As Easter marks a period of rebirth and re-evaluation, so has the first quarter of the year, with some monumentally significant returns from modern music’s most seminal artists.
The reinvention of an artist following a period of inactivity or – worse – a downturn in profile or creativity occurs so infrequently; thus is the law of diminishing returns that applies as time passes and defining records resonate an unfair advantage, holding up a benchmark for everything that comes after. Sometimes the opposite is true: there are a select few who have bounced back with a surprising response, as if the time away really did do them good or they somehow found their mojo again.
This year, My Bloody Valentine, David Bowie, Suede and The Strokes are among those that have returned with records of varying quality, some of them equalling their best work, others not so much.Given the biblical significance of today, here’s a selection of some of the best albums that not only marked a comeback for their respective creators but added a defining chapter in their artistic development.
At the end of the sixties, Elvis Presley’s career was hurting from the rapid production-and-release schedule around the 20+ movies he’d made in that decade, each with its own soundtrack album. He hated much of the material he was tasked to sing and by the time of 1967′s Clambake, record label executives finally realised the joke he’d become. The former king of rock ‘n’ roll was simply no longer relevant to anyone but his die-hard fans.
In 1968, a one-off TV show set out to change that. What we now know as the ‘Comeback’ special, the show (simply titled ‘Elvis’) set out to remind the world why they fell in love with the quiffed boy from Tupelo, Mississippi in the first place. Drafting in the two surviving members of Elvis’ original band (Scotty Moore and DJ Fontana) and covering some of his greatest late-’50s tracks, the special pre-figured the format of MTV’s Unplugged series by many years.

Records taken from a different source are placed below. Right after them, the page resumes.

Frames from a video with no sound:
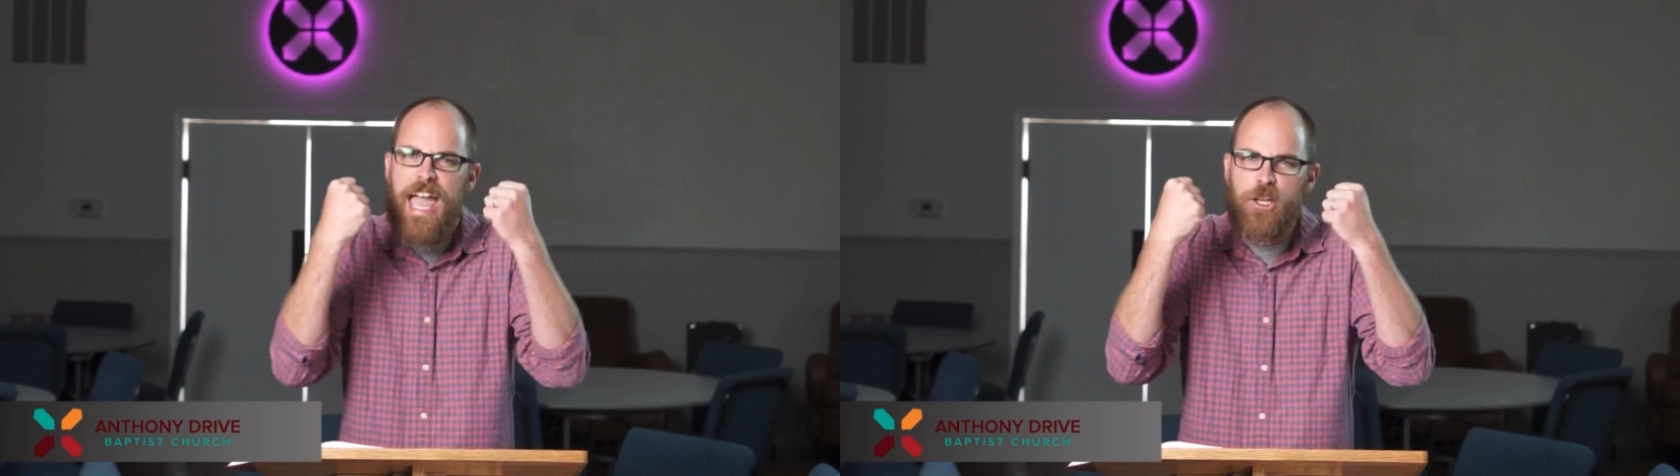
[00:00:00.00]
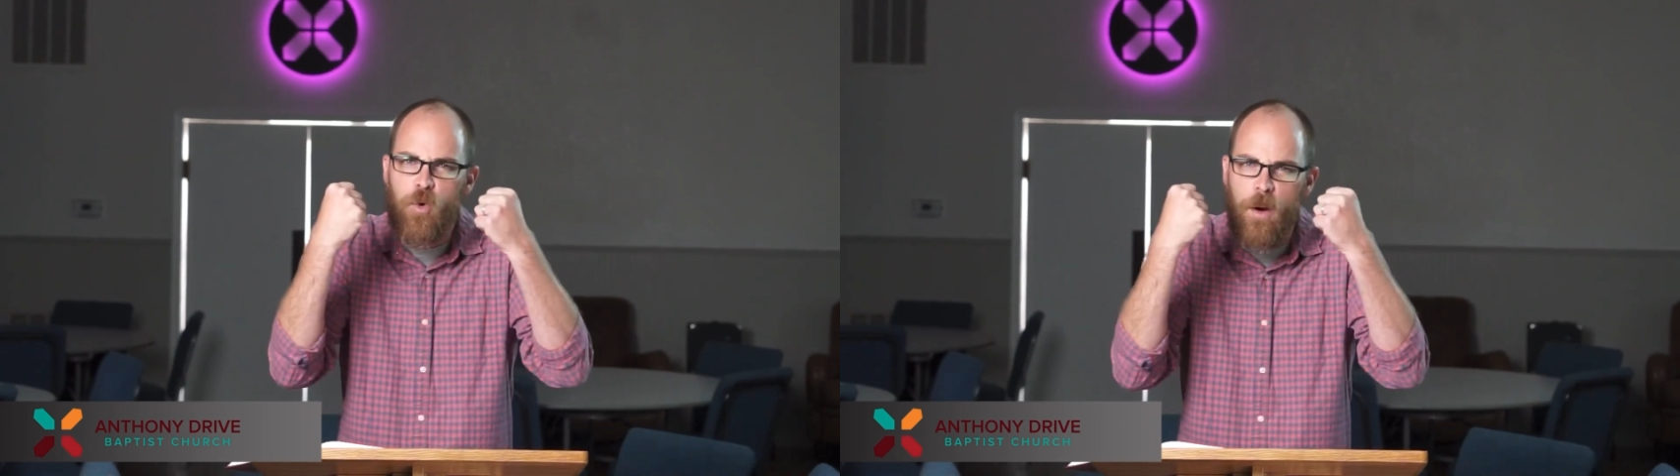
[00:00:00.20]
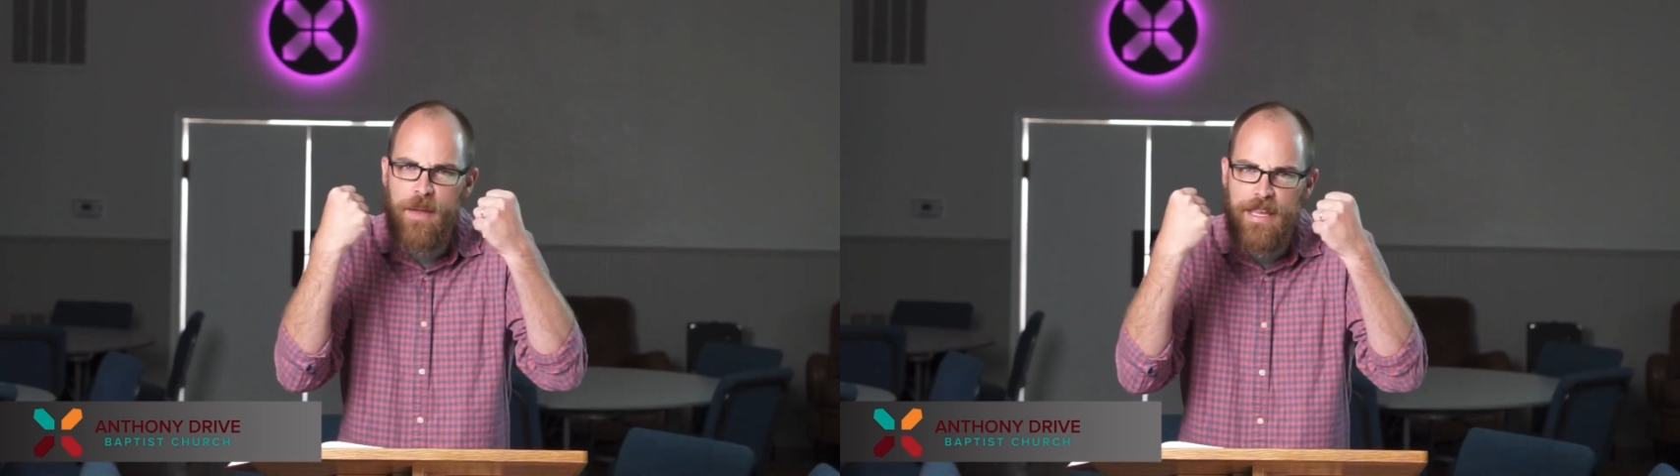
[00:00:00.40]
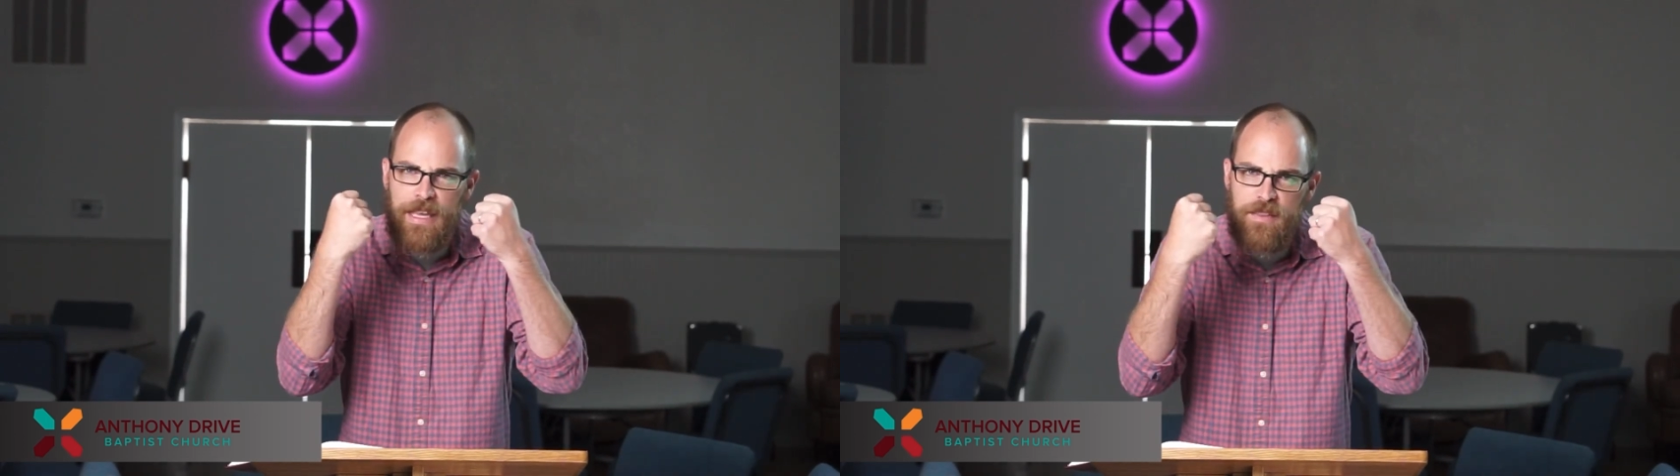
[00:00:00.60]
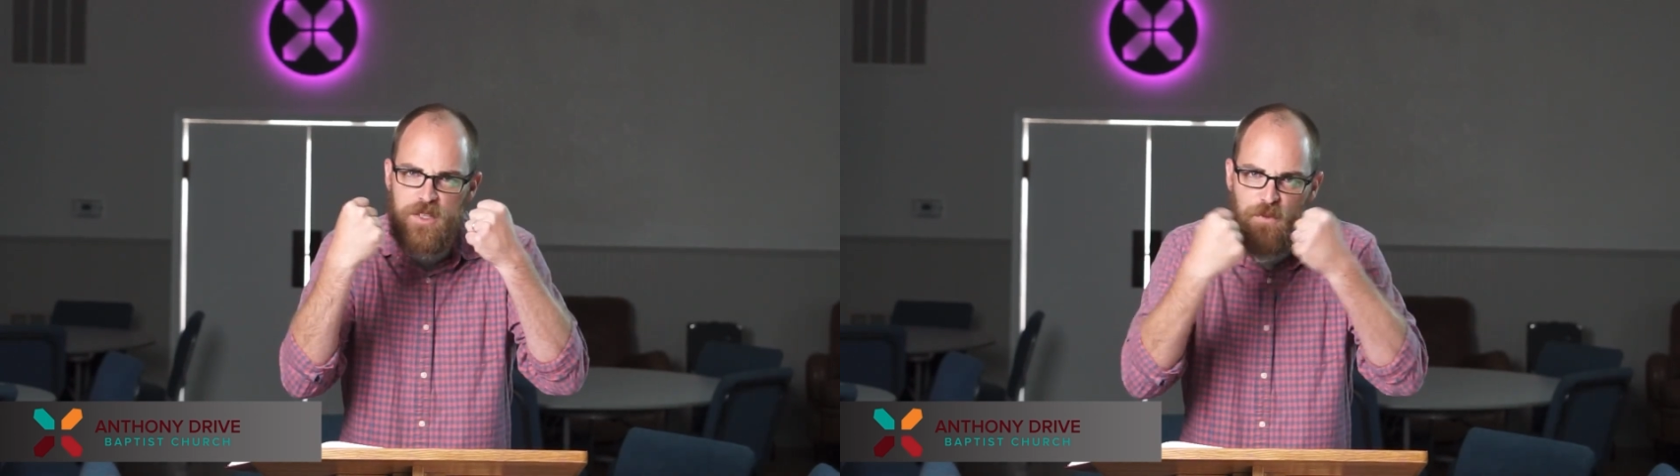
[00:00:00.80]
and you are
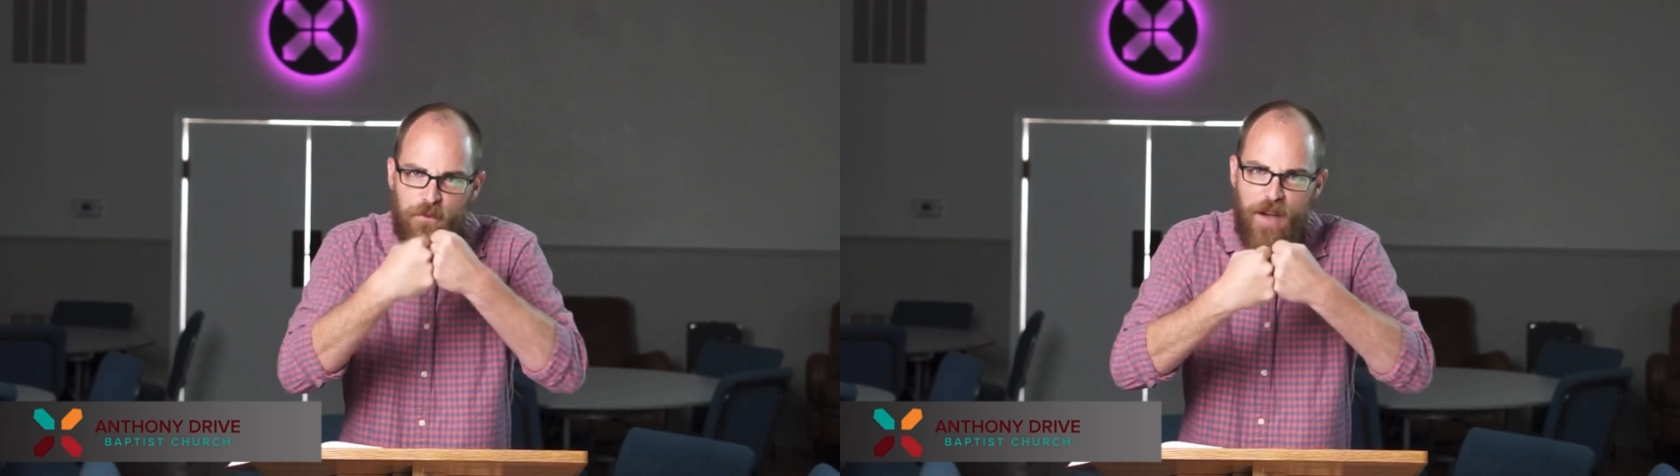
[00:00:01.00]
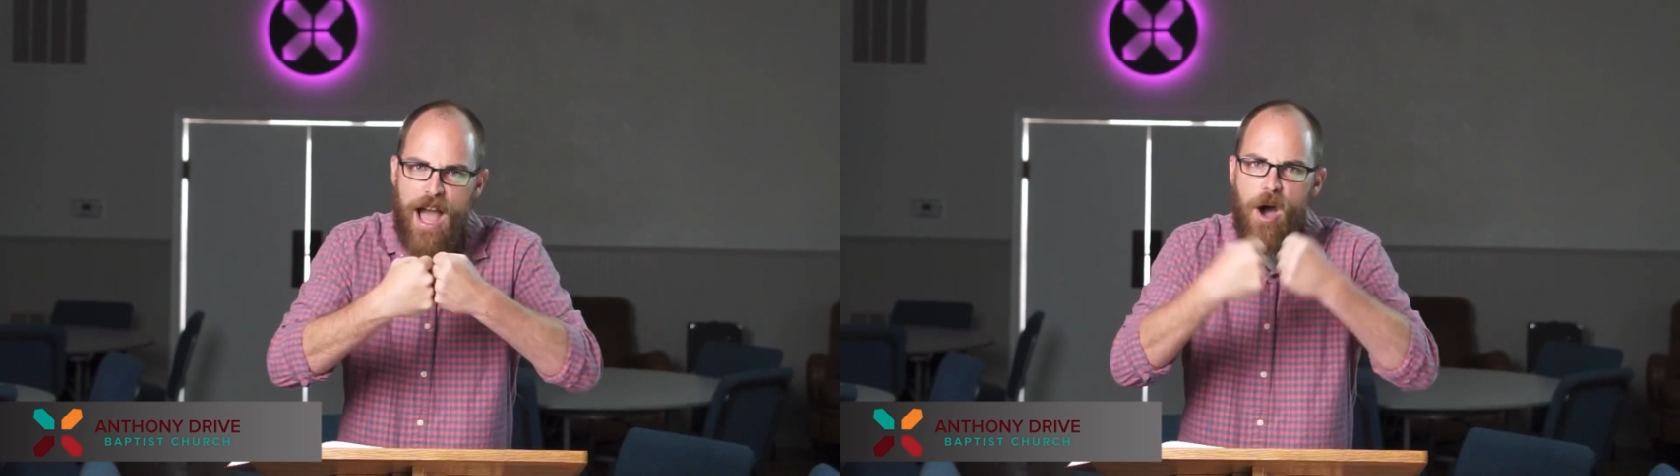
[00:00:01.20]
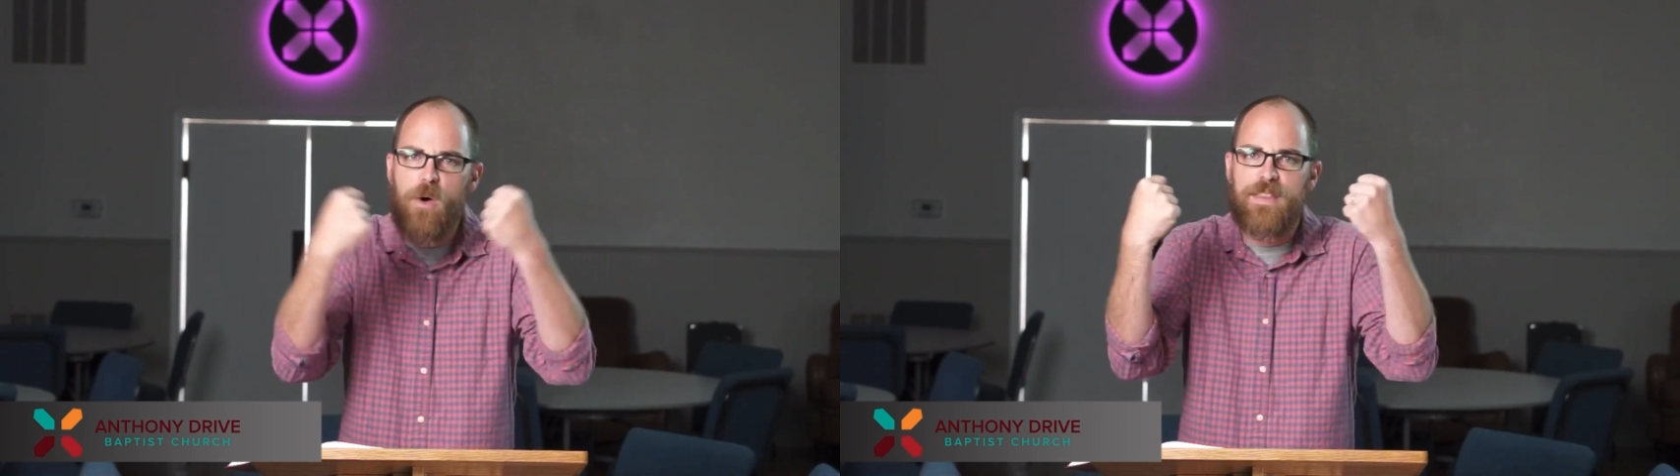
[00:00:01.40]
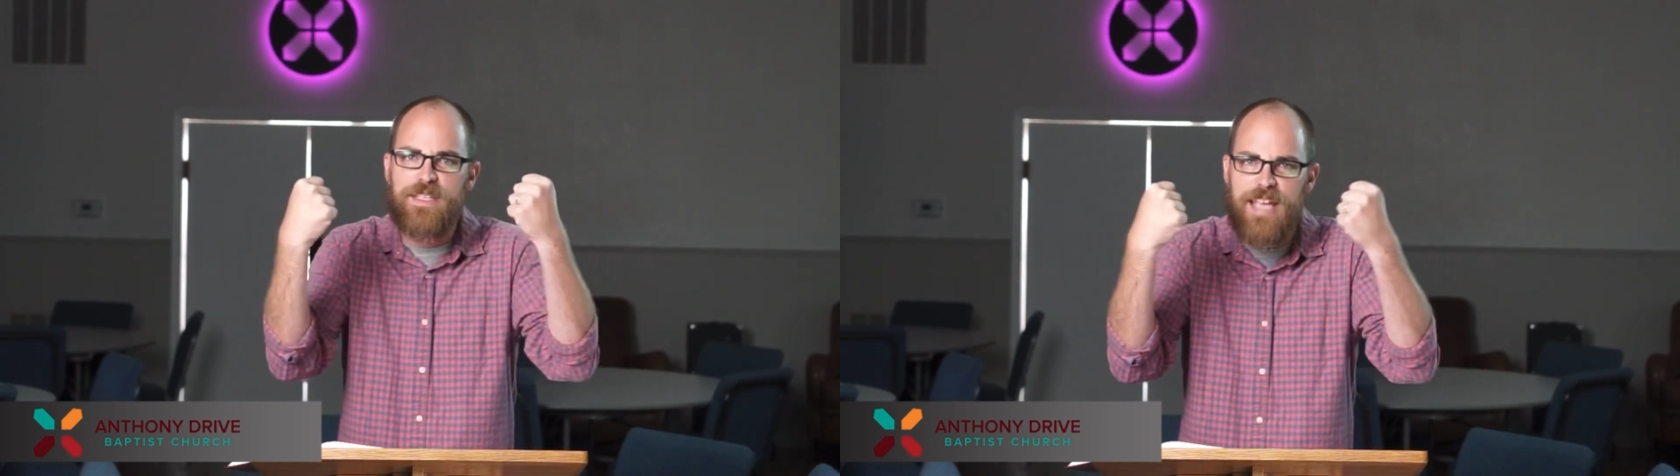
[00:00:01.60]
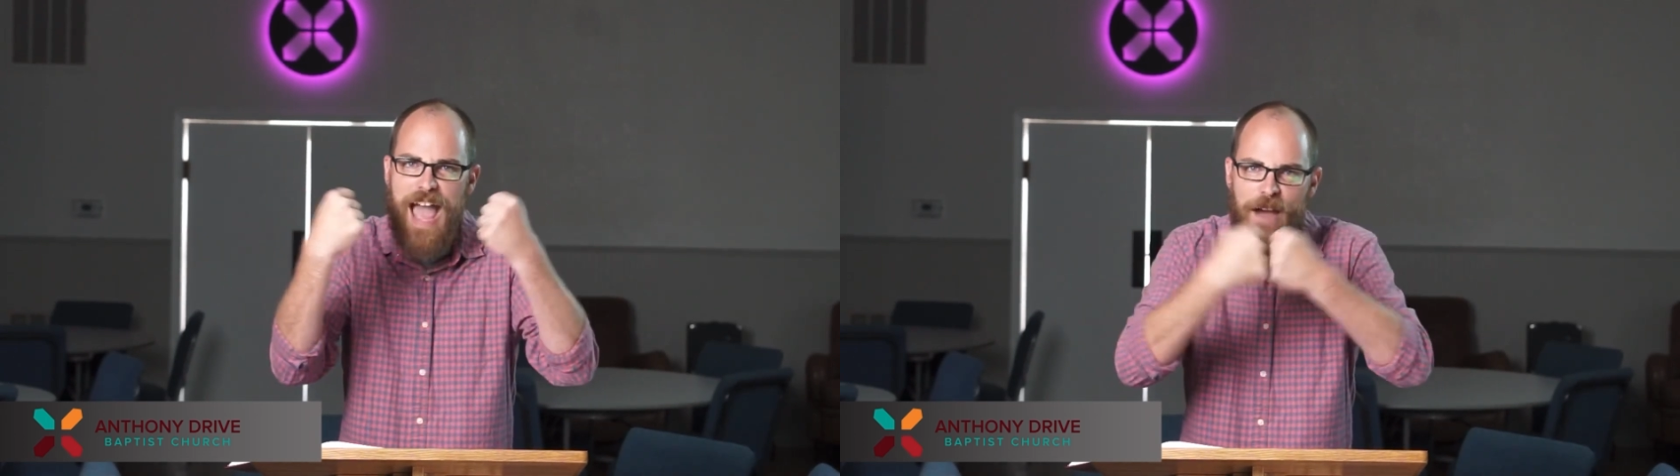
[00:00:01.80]
making this vow and this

During recording, Elvis had remarked that ” never sing another song that I don’t believe in, I’m never going to make another movie that I don’t believe in”. The next record, From Elvis to Memphis, was released to capitalise on the success of the special and has been described as the one of the greatest white soul records ever made. The album’s only single ‘In The Ghetto’ is as iconic a performance as ‘Jailhouse Rock’ or ‘An American Trilogy’. Rolling Stone awarded the record five stars, noting “his fully engaged, newly energized voice finds its most logical album setting in years.”
You Are The Quarry is not the best record by Morrissey but it is the one that pulled the former Smiths man out of a career low and placed him at the centre of an entirely new audience – one that wasn’t necessarily familiar with the hit-and-miss of his post-Smiths career up to the end of the ’90s and largely ignorant of the back-and-forth between the singer and the music industry/press throughout that decade. They knew The Smiths and that was all that mattered.
Dropped by his record label following 1997′s Maladjusted , Morrissey had retreated to the Hollywood Hills, setting up base in a house once owned by Clark Gable. Emerging after a seven year hiatus, he curated London’s annual Meltdown Festival, gave his first full-on TV interview in 17 years (to Jonathan Ross) and even managed to get the New York Dolls to reform.
The musical climate was primed to accept him again – in his absence, an entirely (new) generation had grown up with the likes of The Smiths and Joy Division as musical touchpoints, particularly in America. You Are The Quarry was his most personal record to date too. Lyrically rich, the album’s Tory-baiting lead single ‘Irish Blood, English Heart’ announced the quiffed one’s return and as as statement of intent, it even dropped the double quotes that framed the title of every album he’d released previously.
It took Jack White to help channel the core strength of Loretta Lynn – namely her voice – and in the process create a record that recalled a similar success, that of Cash and Rubin’s American Recordings project.
Throughout much of the ’80s and ’90s, Lynn had focused more on touring than releasing music and by the time she hooked up with the former White Stripe in 2004, it had been almost two decades since she’d even dented the US top 20.
“I’d play tambourine on this record, if that’s it,” White said of Van Lear Rose. “I don’t care. I just want to be in the same room with her and to be able to work on this.” The lyrics used by Lynn were apparently taken from a cupboard filled with half-written material, including one song ‘Have Mercy on Me’ that was originally meant for Elvis.
Van Lear Rose was cut in twelve days on eight tracks and White’s aim was not to overthink the production, simply wanting to capture Lynn’s incredible voice in one take wherever possible. The result was Lynn’s finest long-player to date, the equal of her great singles and simply one the the most kick-ass country albums you’ll ever hear.